Awesome CMS is…an awesome list of awesome CMSes. It’s on GitHub, so anyone can add to it via a pull request. Here are some notes on how and why it came to be.

GitHub has a set of powerful commands for narrowing search results. In seeking out modern content management tools, I used queries like this:

cms OR “content management” OR admin pushed:>2016–01–01 stars:>50

Sorting by stars, I worked my way backwards. I was able to quickly spot relevant CMS projects. I also started to notice some trends.

I knew the list of all popular content management systems would be huge. I didn’t want to put that data into Markdown directly, as it would be difficult to maintain and to augment with extra data (stars on GitHub, last push date, tags, etc).

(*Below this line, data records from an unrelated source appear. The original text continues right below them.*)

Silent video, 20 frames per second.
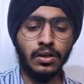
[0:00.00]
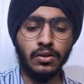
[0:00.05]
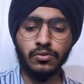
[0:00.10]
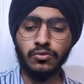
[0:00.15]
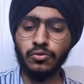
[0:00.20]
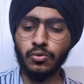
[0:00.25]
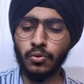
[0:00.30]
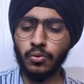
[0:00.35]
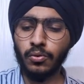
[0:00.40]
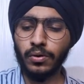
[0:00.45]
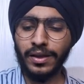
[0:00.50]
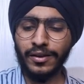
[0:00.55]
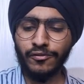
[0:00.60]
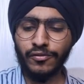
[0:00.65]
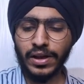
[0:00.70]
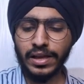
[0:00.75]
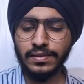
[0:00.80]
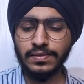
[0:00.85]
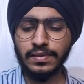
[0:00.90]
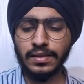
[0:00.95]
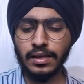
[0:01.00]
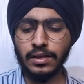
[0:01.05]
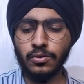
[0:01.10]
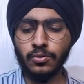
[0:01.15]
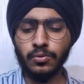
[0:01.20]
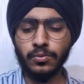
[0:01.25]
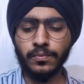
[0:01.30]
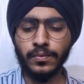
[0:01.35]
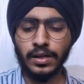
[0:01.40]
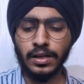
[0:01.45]
So if I say
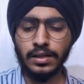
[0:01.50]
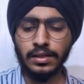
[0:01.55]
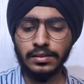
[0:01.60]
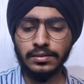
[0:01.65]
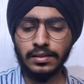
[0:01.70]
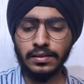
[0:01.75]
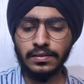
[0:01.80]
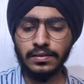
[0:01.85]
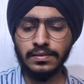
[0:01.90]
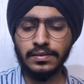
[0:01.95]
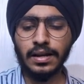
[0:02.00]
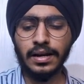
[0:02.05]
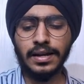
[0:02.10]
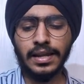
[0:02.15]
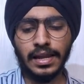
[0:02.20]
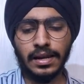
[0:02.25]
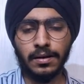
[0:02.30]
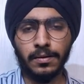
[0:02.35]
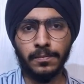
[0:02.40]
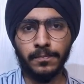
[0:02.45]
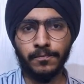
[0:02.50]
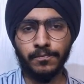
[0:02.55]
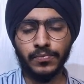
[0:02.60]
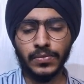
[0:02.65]
you this is a 10,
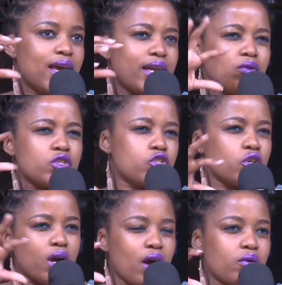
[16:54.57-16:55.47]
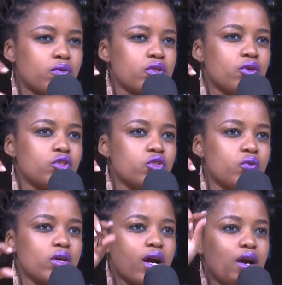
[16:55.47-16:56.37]
And I wasn't sure how it was going to
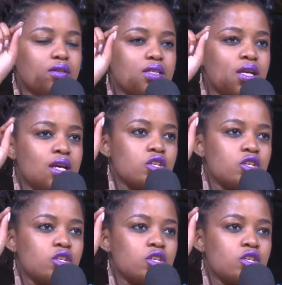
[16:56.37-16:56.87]
work out.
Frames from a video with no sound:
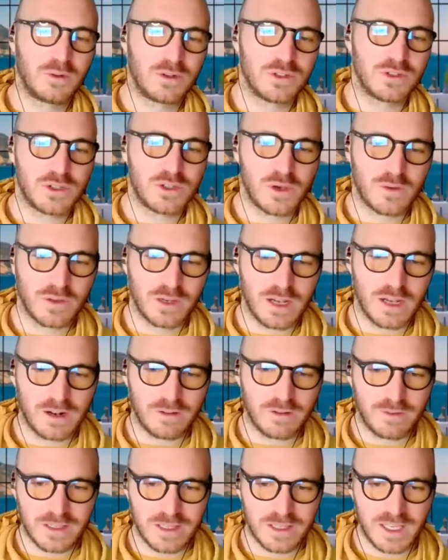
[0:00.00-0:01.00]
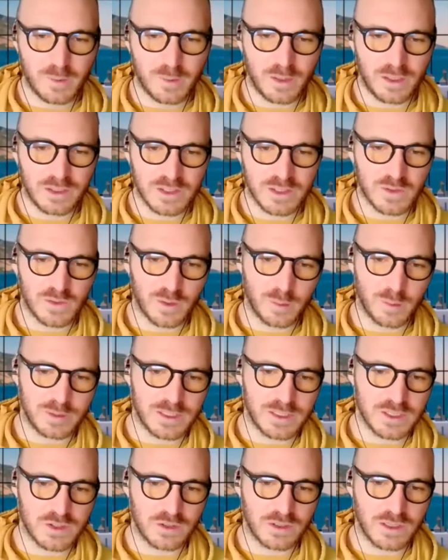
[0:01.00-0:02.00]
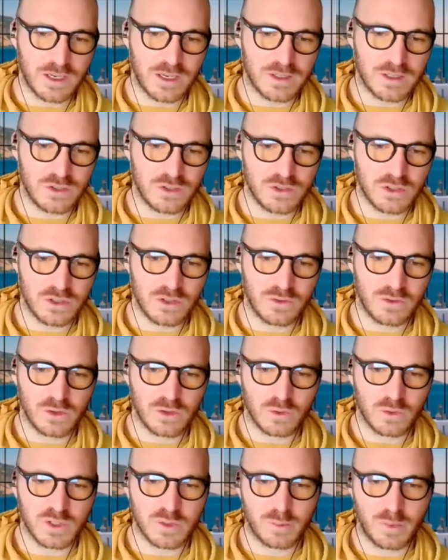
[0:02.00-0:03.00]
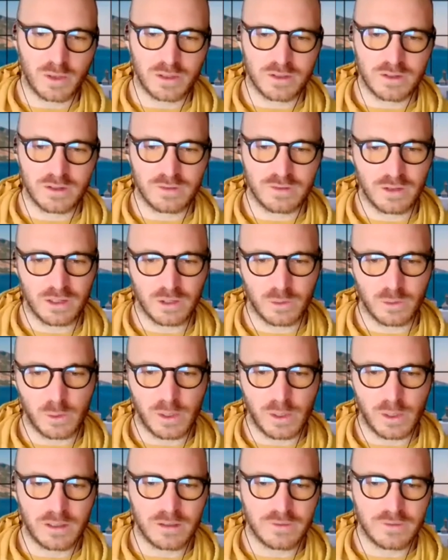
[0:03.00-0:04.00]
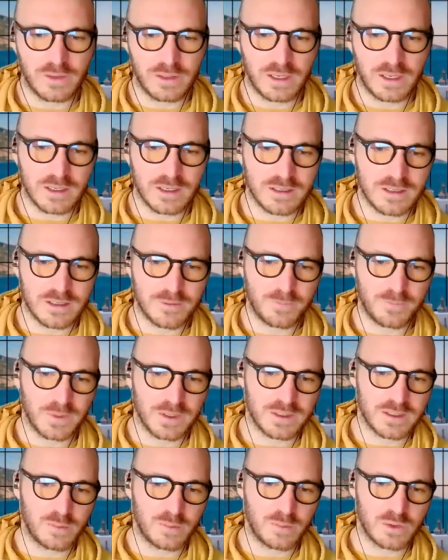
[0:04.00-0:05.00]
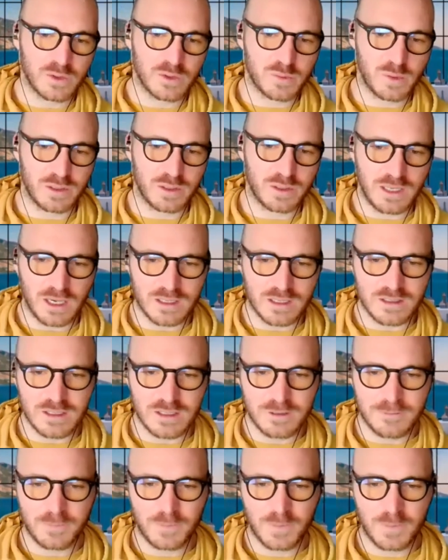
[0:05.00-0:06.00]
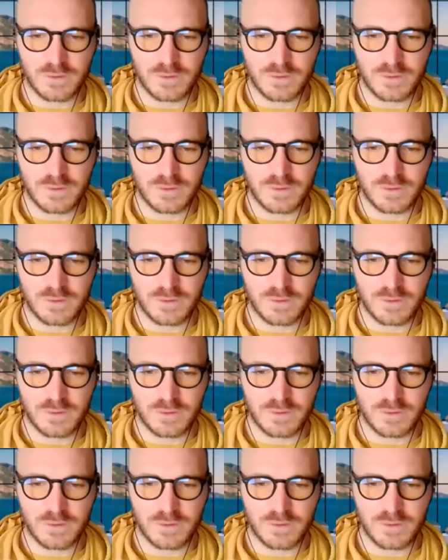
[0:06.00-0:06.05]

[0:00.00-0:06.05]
Once you have identified the email is from potential guests, you should either respond in the following way. If the guest is simply respond guest.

Instead, I opted to store the data in TOML, a human-friendly configuration file language. You can view all of the data that powers Awesome CMS in the data folder. Here’s WordPress’ entry in that file:

[[cms]]
name = "WordPress"
description = "WordPress is a free and open-source content management system (CMS) based on PHP and MySQL."
url = "https://wordpress.org"
github_repo = "WordPress/WordPress"
awesome_repo = "miziomon/awesome-wordpress"
language = "php"

I process this file using JavaScript in generateReadme.js. It handles processing the TOML, fetching information from GitHub, and generating the final README.md file using the Handlebars template. I’m scraping GitHub for star counts because GitHub’s API only allows for 60 requests an hour for authenticated users. We want to make it as easy as possible for anyone to contribute. Requiring users to generate a GitHub authentication token to generate the README wasn’t an option.

By storing the data in TOML at generating the README.md using JavaScript, I’ve essentially created an incredibly light-weight, GitHub backed, static CMS to power Awesome CMS.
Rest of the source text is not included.